▶ Collected data:
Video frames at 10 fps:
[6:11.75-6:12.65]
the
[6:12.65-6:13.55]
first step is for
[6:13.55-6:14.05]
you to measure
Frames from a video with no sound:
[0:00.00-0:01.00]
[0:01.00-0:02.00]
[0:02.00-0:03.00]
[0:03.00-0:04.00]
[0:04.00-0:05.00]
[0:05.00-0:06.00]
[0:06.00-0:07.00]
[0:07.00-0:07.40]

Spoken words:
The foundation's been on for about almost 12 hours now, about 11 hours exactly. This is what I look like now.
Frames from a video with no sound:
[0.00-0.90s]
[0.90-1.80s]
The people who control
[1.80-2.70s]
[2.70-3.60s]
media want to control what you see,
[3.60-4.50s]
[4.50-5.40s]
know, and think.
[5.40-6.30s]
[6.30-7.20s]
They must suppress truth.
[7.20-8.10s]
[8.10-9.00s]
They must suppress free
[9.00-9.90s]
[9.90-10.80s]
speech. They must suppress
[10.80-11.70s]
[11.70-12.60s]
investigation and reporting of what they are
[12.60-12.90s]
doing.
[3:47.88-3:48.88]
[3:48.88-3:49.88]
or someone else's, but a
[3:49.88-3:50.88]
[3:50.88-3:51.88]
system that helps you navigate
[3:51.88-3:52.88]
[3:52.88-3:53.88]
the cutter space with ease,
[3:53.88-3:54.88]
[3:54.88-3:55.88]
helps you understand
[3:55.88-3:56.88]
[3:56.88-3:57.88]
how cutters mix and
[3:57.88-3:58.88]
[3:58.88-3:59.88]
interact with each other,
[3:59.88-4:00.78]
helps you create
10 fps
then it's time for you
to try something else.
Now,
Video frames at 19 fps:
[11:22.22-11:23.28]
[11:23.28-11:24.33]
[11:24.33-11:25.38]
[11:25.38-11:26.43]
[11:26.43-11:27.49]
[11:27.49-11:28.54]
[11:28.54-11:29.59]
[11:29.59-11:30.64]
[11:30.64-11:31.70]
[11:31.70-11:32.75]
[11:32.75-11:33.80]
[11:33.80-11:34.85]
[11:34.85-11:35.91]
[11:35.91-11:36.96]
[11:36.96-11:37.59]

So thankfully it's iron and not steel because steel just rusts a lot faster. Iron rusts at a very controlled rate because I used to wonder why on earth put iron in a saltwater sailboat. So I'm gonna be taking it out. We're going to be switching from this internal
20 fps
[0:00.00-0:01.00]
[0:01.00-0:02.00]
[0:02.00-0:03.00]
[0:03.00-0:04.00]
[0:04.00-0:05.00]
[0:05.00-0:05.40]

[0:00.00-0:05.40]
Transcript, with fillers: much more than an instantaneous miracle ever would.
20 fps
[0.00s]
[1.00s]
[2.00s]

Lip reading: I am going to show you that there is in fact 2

▶ EXERCISE REQUIREMENTS:
The records shown above are to be retyped exactly, with none omitted.

▶ RESULT FOR THIS TASK:
Video frames at 10 fps:
[6:11.75-6:12.65]
the
[6:12.65-6:13.55]
first step is for
[6:13.55-6:14.05]
you to measure
Frames from a video with no sound:
[0:00.00-0:01.00]
[0:01.00-0:02.00]
[0:02.00-0:03.00]
[0:03.00-0:04.00]
[0:04.00-0:05.00]
[0:05.00-0:06.00]
[0:06.00-0:07.00]
[0:07.00-0:07.40]

Spoken words:
The foundation's been on for about almost 12 hours now, about 11 hours exactly. This is what I look like now.
Frames from a video with no sound:
[0.00-0.90s]
[0.90-1.80s]
The people who control
[1.80-2.70s]
[2.70-3.60s]
media want to control what you see,
[3.60-4.50s]
[4.50-5.40s]
know, and think.
[5.40-6.30s]
[6.30-7.20s]
They must suppress truth.
[7.20-8.10s]
[8.10-9.00s]
They must suppress free
[9.00-9.90s]
[9.90-10.80s]
speech. They must suppress
[10.80-11.70s]
[11.70-12.60s]
investigation and reporting of what they are
[12.60-12.90s]
doing.
[3:47.88-3:48.88]
[3:48.88-3:49.88]
or someone else's, but a
[3:49.88-3:50.88]
[3:50.88-3:51.88]
system that helps you navigate
[3:51.88-3:52.88]
[3:52.88-3:53.88]
the cutter space with ease,
[3:53.88-3:54.88]
[3:54.88-3:55.88]
helps you understand
[3:55.88-3:56.88]
[3:56.88-3:57.88]
how cutters mix and
[3:57.88-3:58.88]
[3:58.88-3:59.88]
interact with each other,
[3:59.88-4:00.78]
helps you create
10 fps
then it's time for you
to try something else.
Now,
Video frames at 19 fps:
[11:22.22-11:23.28]
[11:23.28-11:24.33]
[11:24.33-11:25.38]
[11:25.38-11:26.43]
[11:26.43-11:27.49]
[11:27.49-11:28.54]
[11:28.54-11:29.59]
[11:29.59-11:30.64]
[11:30.64-11:31.70]
[11:31.70-11:32.75]
[11:32.75-11:33.80]
[11:33.80-11:34.85]
[11:34.85-11:35.91]
[11:35.91-11:36.96]
[11:36.96-11:37.59]

So thankfully it's iron and not steel because steel just rusts a lot faster. Iron rusts at a very controlled rate because I used to wonder why on earth put iron in a saltwater sailboat. So I'm gonna be taking it out. We're going to be switching from this internal
20 fps
[0:00.00-0:01.00]
[0:01.00-0:02.00]
[0:02.00-0:03.00]
[0:03.00-0:04.00]
[0:04.00-0:05.00]
[0:05.00-0:05.40]

[0:00.00-0:05.40]
Transcript, with fillers: much more than an instantaneous miracle ever would.
20 fps
[0.00s]
[1.00s]
[2.00s]

Lip reading: I am going to show you that there is in fact 2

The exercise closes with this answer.